Aim of the task: Images excluded, reproduce each line of the records exactly as it stands.

---------- Task input

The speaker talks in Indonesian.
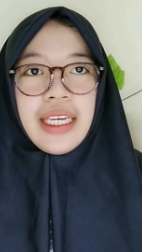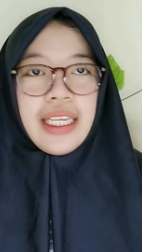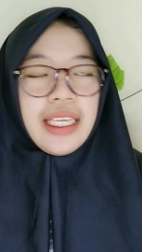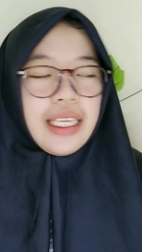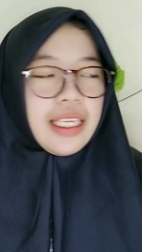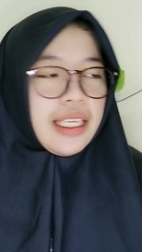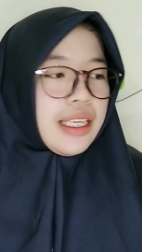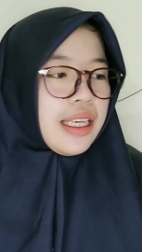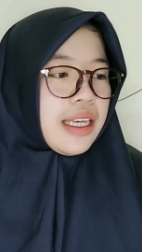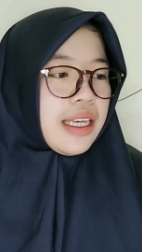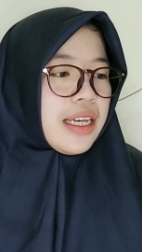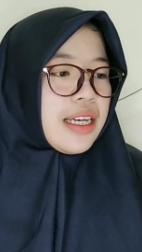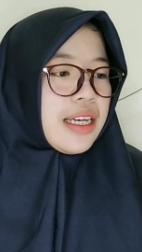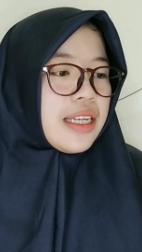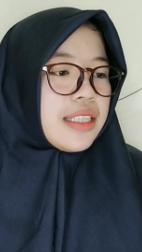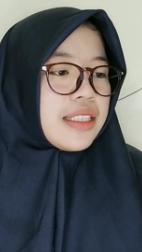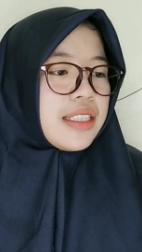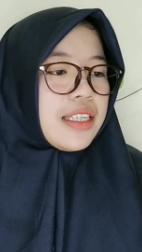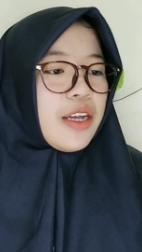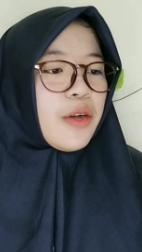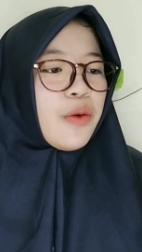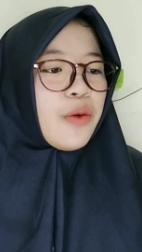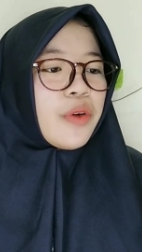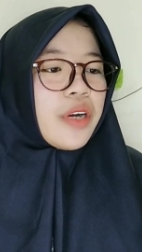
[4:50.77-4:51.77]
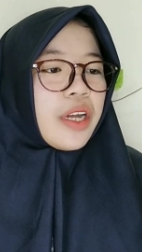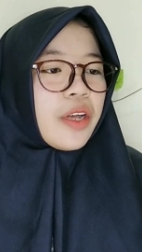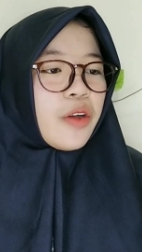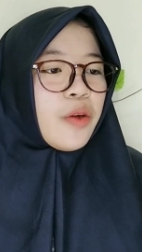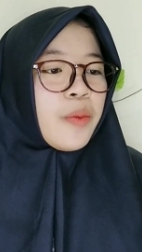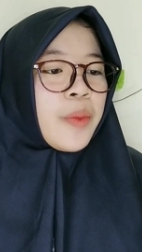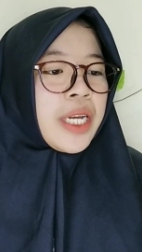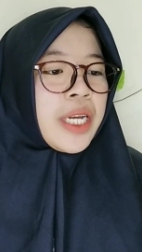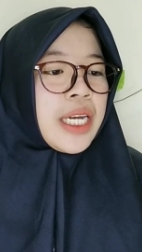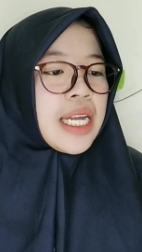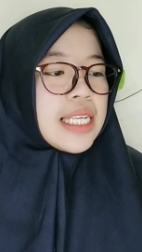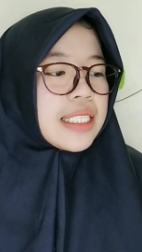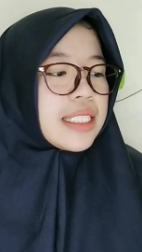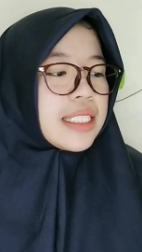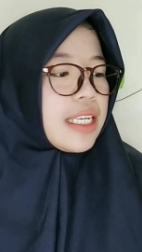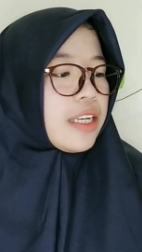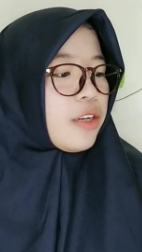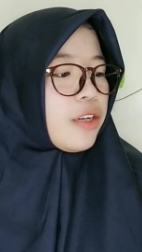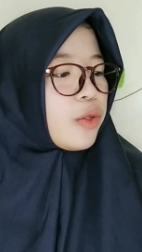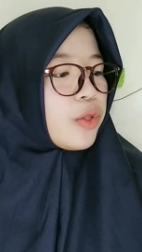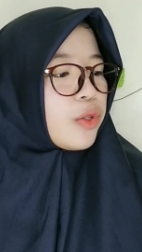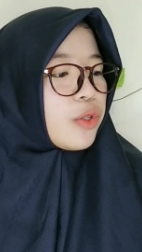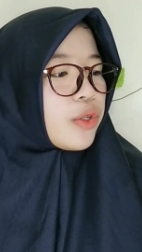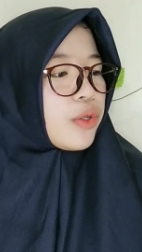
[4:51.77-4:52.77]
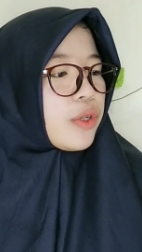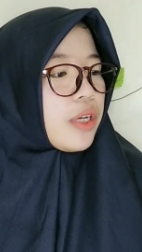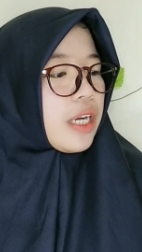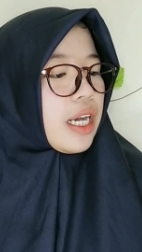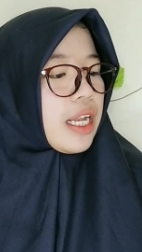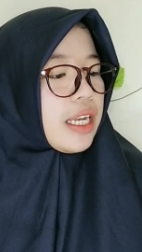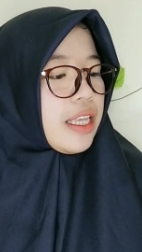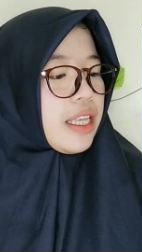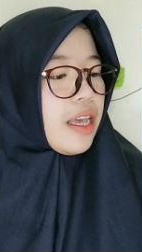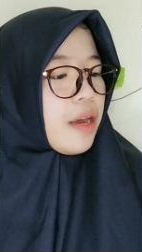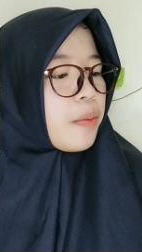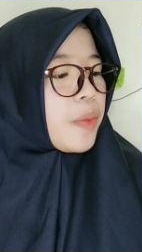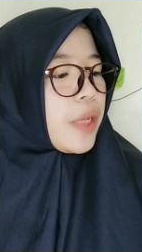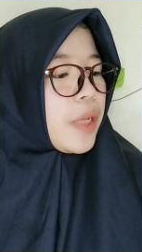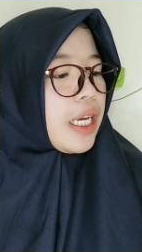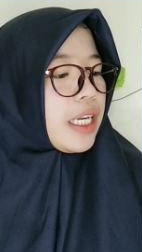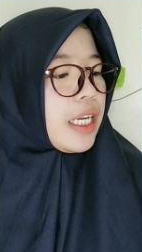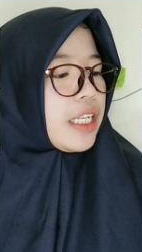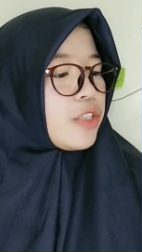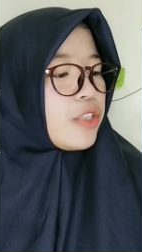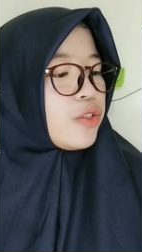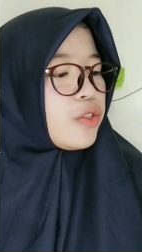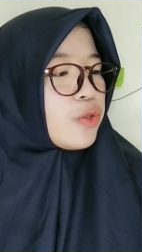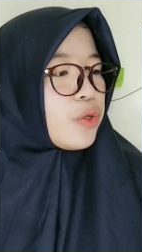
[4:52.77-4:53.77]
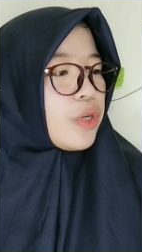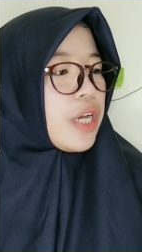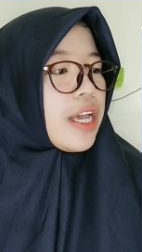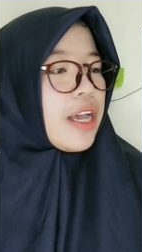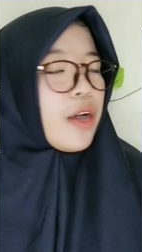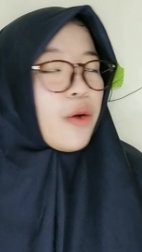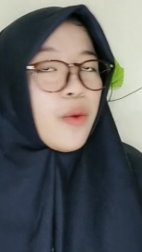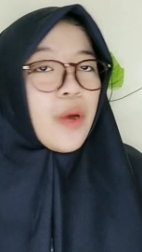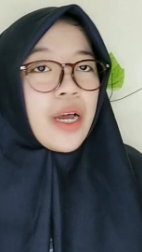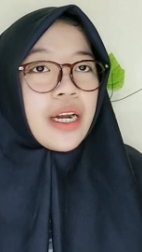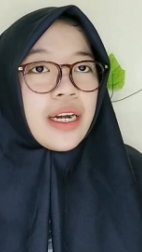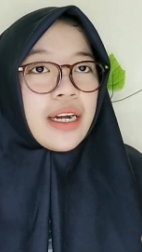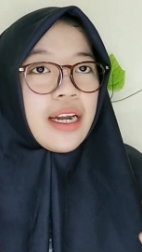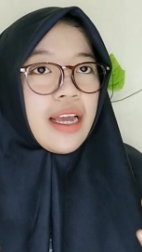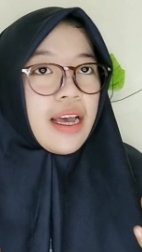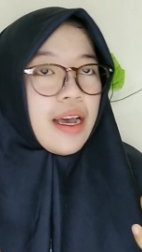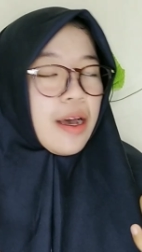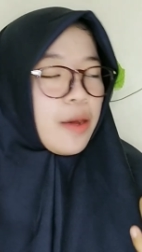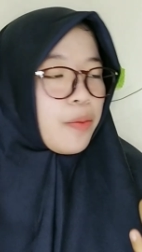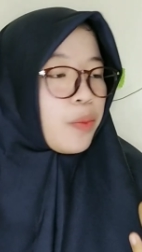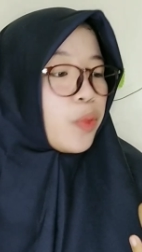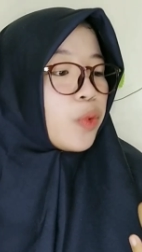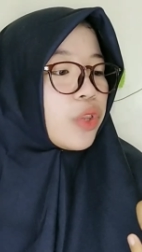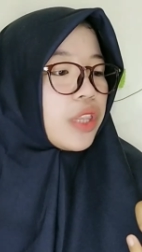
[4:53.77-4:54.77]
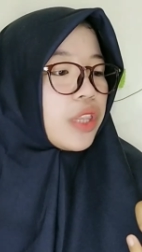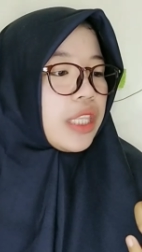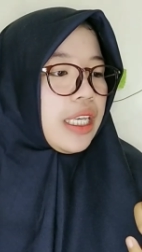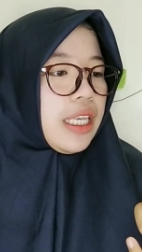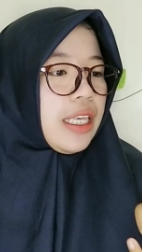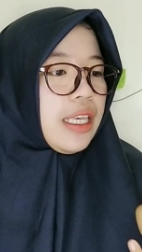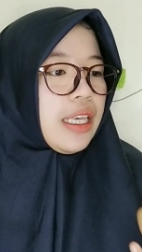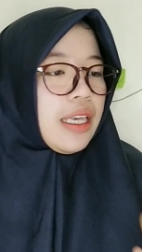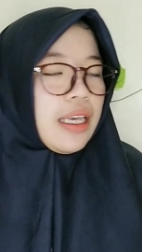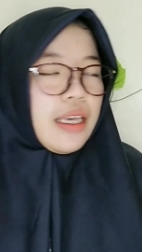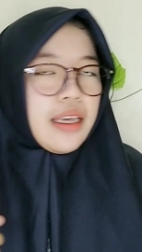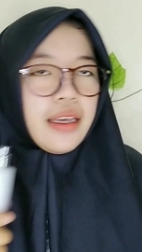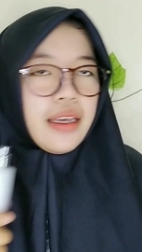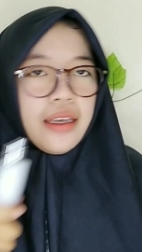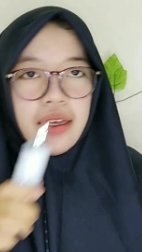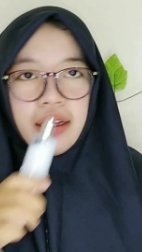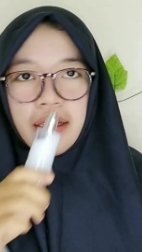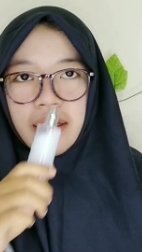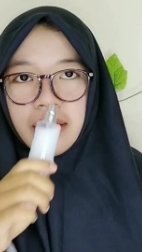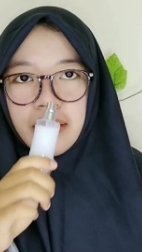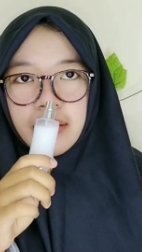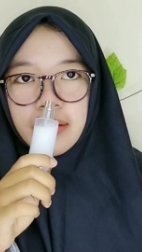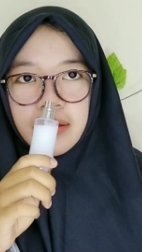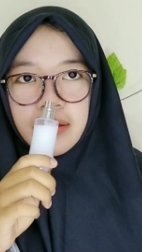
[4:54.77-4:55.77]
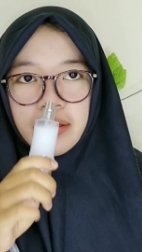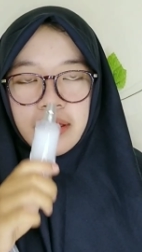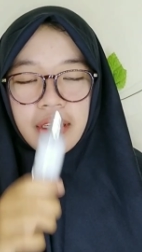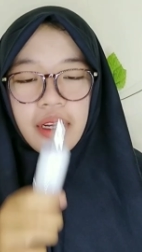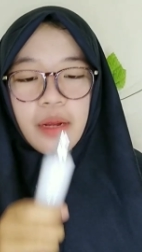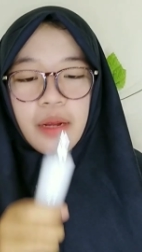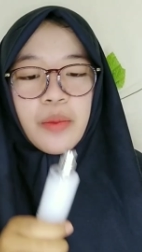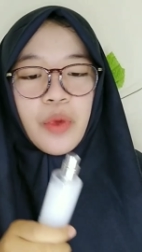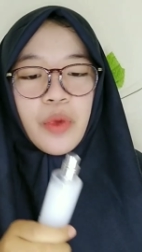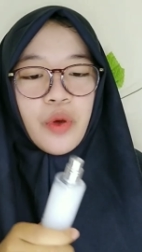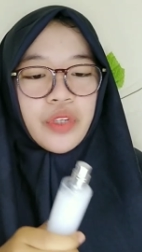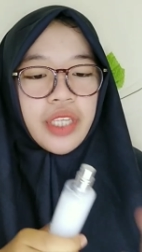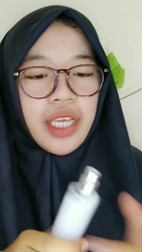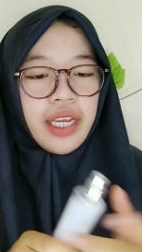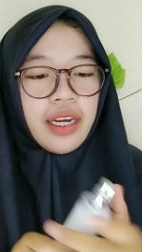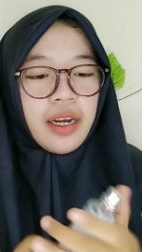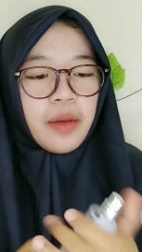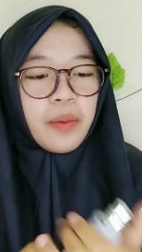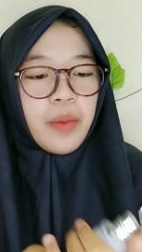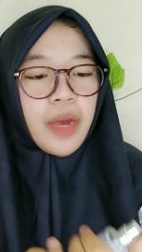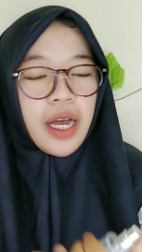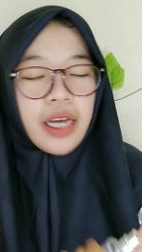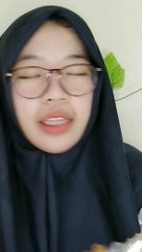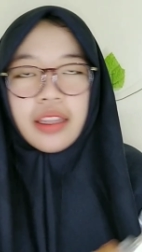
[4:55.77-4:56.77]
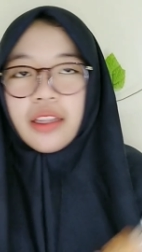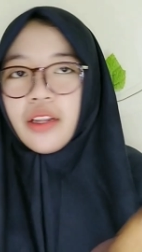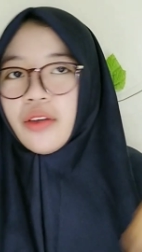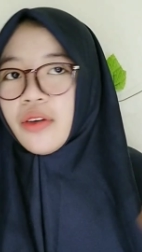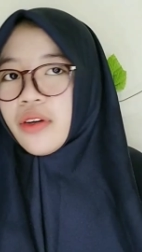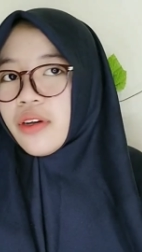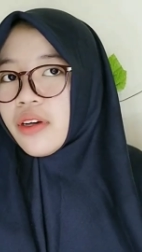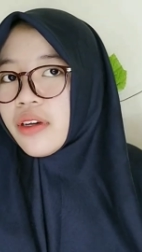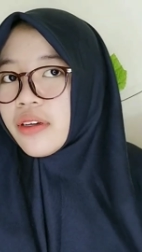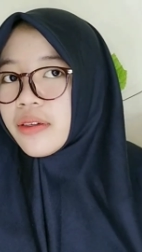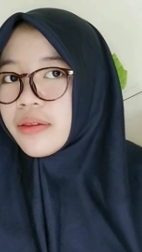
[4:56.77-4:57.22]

ini jadi aku rekomendasiin untuk kalian pilih juga yang warna putih dan baunya enak banget loh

--------------------

Your solution:
The speaker talks in Indonesian.
[4:50.77-4:51.77]
[4:51.77-4:52.77]
[4:52.77-4:53.77]
[4:53.77-4:54.77]
[4:54.77-4:55.77]
[4:55.77-4:56.77]
[4:56.77-4:57.22]

ini jadi aku rekomendasiin untuk kalian pilih juga yang warna putih dan baunya enak banget loh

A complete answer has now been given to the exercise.